Tuesday, March 11, 2014

For Shame

                When I was in fifth grade, I received a poor grade on a math test.  We’re talking really poor, like a fifty or something along those lines, no higher than that for sure; an utter failure.  My parents would not have been happy with a failing grade on a test.  Would they have grounded me?  Maybe, maybe not, but they would have been ashamed of their dunce of a son that could not manage more than a measly fifty on a test.  So I hid it.  I was so full of shame that I hid that test in the top of my locker and I “buckled down” and wound up cruising through the rest of school with high honors.  Was that a scholastic turning point for me?  I don’t know if I would go that far, but I’m sure that if my parents praised everything that I did, good or bad, that I may have let that grade slide, not seen it as a sign that maybe I should pay attention a bit more and concentrate on my schoolwork, and instead continued down that slippery slope until I was asking “would you like fries with that?”

                Many of the decisions I made in my youth, and still make today for the most part, are made with shame in mind in the form of: “Will what I do bring shame to me and/or my family”?  By having that run through your head, it tends to take a bit of the impulsivity out of one’s actions.   I believe that that sense of shame is not a bad thing, instead coming from a general understanding of right and wrong and social etiquette.  Am I going to pick my nose in public?  No, because it is not socially acceptable and carries a bit of shame with it.  Am I going to sit on my ass and collect welfare for the rest of my life?  No.  Same reason. 

                There are many reasons that people can feel the opposite, having little or no shame.  They could have been brought up in a household where their parents had no shame, and therefore instilled none in their children, or they could have been brought up in a household with these new-age yuppie parents that think their children shit gold and can do no wrong.  All this does is lead to spoiled, entitled brats with little to no real skills or work ethic, or any real desire to better themselves because they’ve never had to.  Everything they have done has been good enough, and when you are perfectly willing to settle for “good enough” and that has even been celebrated by the adults in your life, it’s hard to transition to wanting to be better.  Is it a coincidence that you can usually spot the people that are long-term welfare abusers?  The people that have no pride or respect for their home or their appearance, the people that think that cat piss is just the new fragrance from Calvin Klein or the people that talk a lot on social media, trying to drum up an inordinate amount of support for everything they do in order to validate themselves.  This is because if they have lost the requisite amount of shame to not take long-term handouts from anyone, then they have probably lost the requisite amount of shame to realize that when your clothes are holier than the pope it’s time to retire them.  You can probably see a lot of these people around the first of the month at any Wal-Mart across the country. 

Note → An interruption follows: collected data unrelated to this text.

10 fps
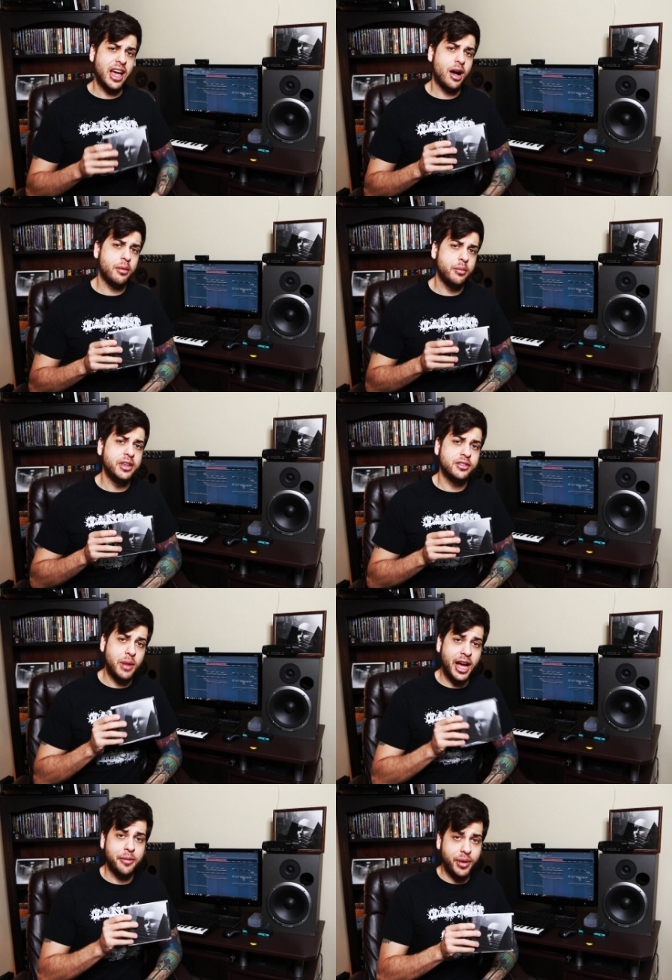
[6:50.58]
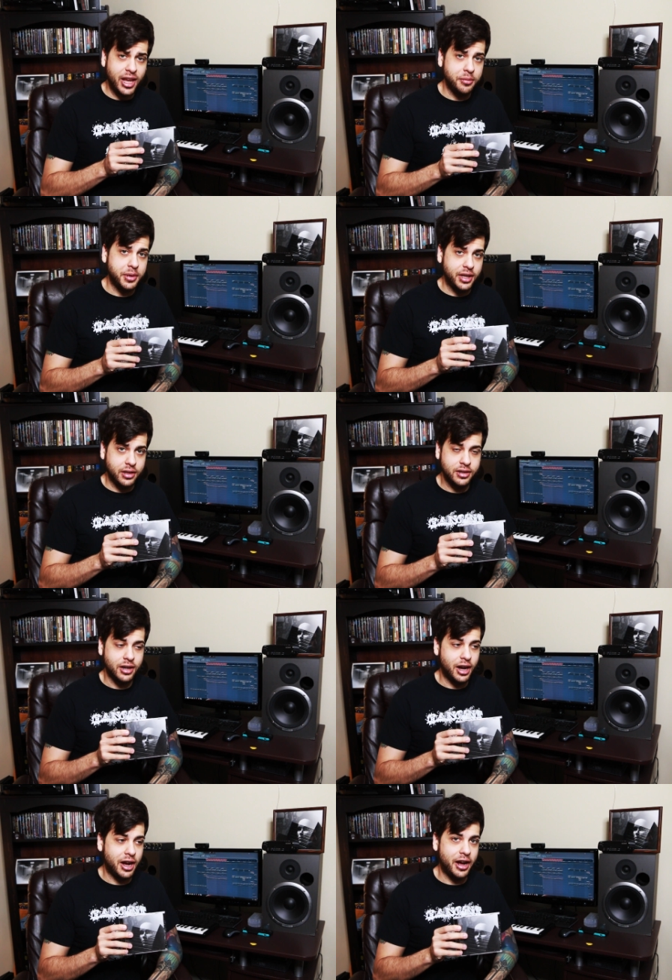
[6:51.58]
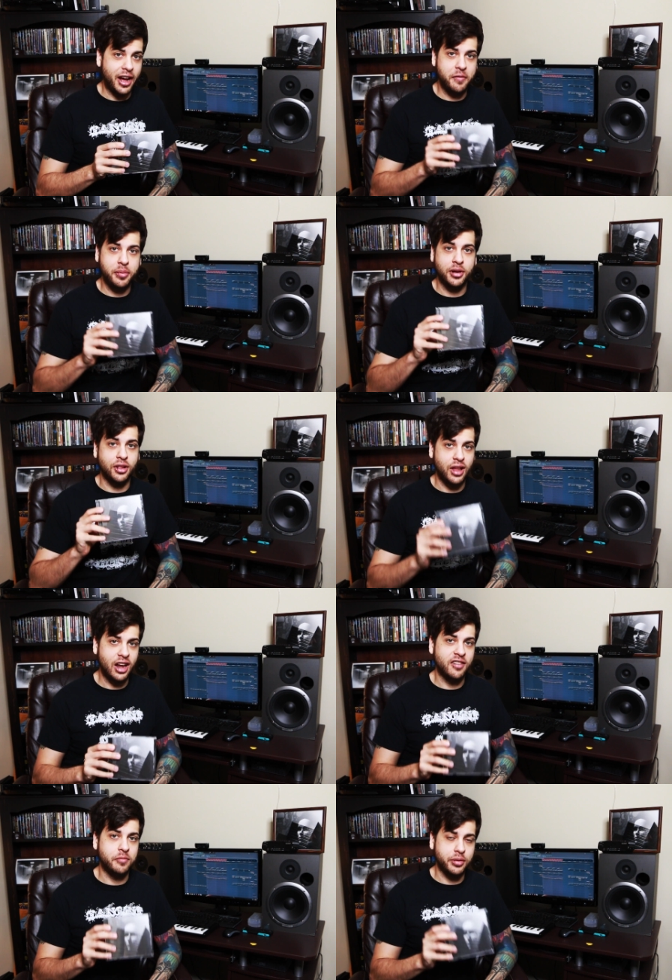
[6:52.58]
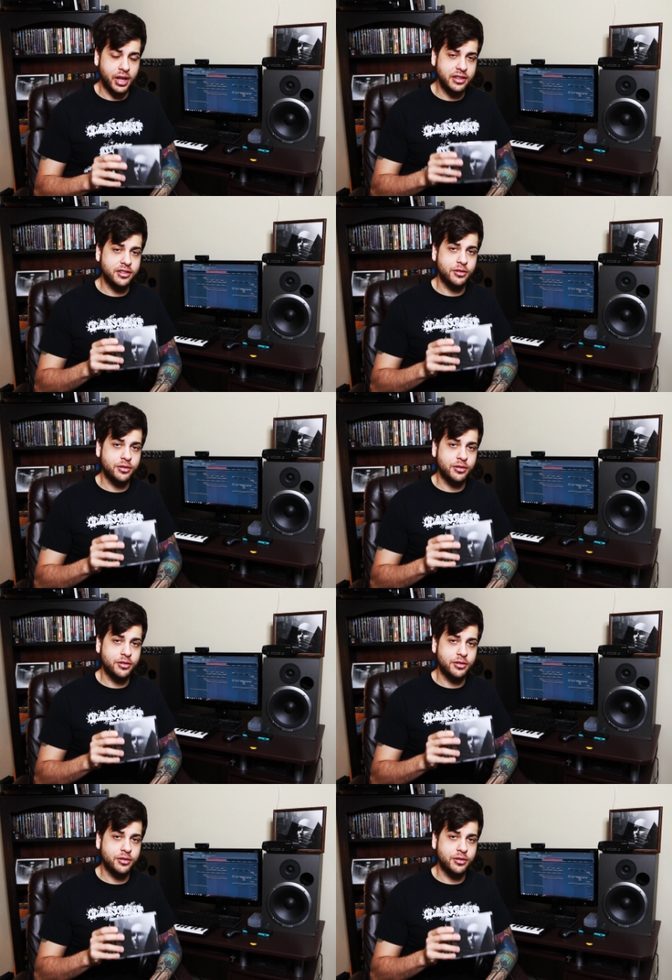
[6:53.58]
album is my baby. I've put a lot of blood,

                This is in no way condemning everyone that is on public assistance as there are many different reasons that people are in that situation.  It is, however, condemning those that use public assistance (or anything they’re not working for such as child support or alimony) as their only source of income.

                Now, there’s a difference between shame and bullying.  First of all, no one should shame a child but an adult (preferably a parent), and an adult needs to realize that you’re not shaming someone to tear them down completely and leave them a puddle of tears.  Shaming a child, or telling that child that you are ashamed of them because of an action deemed reprehensible based on our social mores, should be done as a matter of fact.  “That test score is unacceptable, you are smarter than that.  Now you’ll have to buckle down and study harder” is much different than “You big dummy.  Do you want me to get Velcro shoes for you too, or can you handle the laces?”  Obviously tact is important in everything, but especially here where you are not trying to make an enemy of your child, but you are trying to make it so they realize that bringing home a test with a shitty grade (as in the example above) or just making poor decisions in general will cause you to feel ashamed. 

                This obviously will only work if you praise the crap out of them when they do something exceptional.  They’re a solid 90 student but pull out a 100 on an exam?  Go nuts with your praise and congratulations, not money, that’s silly, but praise will do it.  If you give them money just for getting good grades, then they will most likely grow up thinking that if they get good grades in college they are owed high paying jobs when they graduate, which is silly as no one owes anyone anything (the sooner your kids realize this, the better). 


                The endgame here is to get where I was in fifth grade, to have that shame take over to the point where your child wants to better themselves, not to the point where they want to kill themselves though, that’s silly.  The idea is to create a sort of self-policing within the child, so that they grow up and think twice about their actions, and what it could mean in the long run to them in terms of shame.  Let’s not forget about adults either, they could do with a healthy dose of shame themselves, isn’t that right Miley?